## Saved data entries
BEGIN

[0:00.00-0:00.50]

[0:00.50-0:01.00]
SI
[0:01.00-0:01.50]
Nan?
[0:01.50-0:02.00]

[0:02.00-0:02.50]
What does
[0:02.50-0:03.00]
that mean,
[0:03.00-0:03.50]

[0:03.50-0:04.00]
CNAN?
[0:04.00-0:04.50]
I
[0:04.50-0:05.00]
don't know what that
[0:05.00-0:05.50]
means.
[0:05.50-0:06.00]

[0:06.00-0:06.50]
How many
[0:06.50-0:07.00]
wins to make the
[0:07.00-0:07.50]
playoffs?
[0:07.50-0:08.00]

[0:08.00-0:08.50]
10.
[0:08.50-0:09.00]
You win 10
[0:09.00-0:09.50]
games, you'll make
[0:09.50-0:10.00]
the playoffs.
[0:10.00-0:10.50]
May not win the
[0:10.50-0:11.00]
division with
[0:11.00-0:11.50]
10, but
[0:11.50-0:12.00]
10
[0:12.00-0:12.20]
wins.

END

## DESCRIPTION OF THE TASK
Each line, beginning at the one that contains "[0:06.00-0:06.50]" and continuing through the end of the records, must be written out exactly, first and last included.

## ANSWER SPACE
[0:06.00-0:06.50]
How many
[0:06.50-0:07.00]
wins to make the
[0:07.00-0:07.50]
playoffs?
[0:07.50-0:08.00]

[0:08.00-0:08.50]
10.
[0:08.50-0:09.00]
You win 10
[0:09.00-0:09.50]
games, you'll make
[0:09.50-0:10.00]
the playoffs.
[0:10.00-0:10.50]
May not win the
[0:10.50-0:11.00]
division with
[0:11.00-0:11.50]
10, but
[0:11.50-0:12.00]
10
[0:12.00-0:12.20]
wins.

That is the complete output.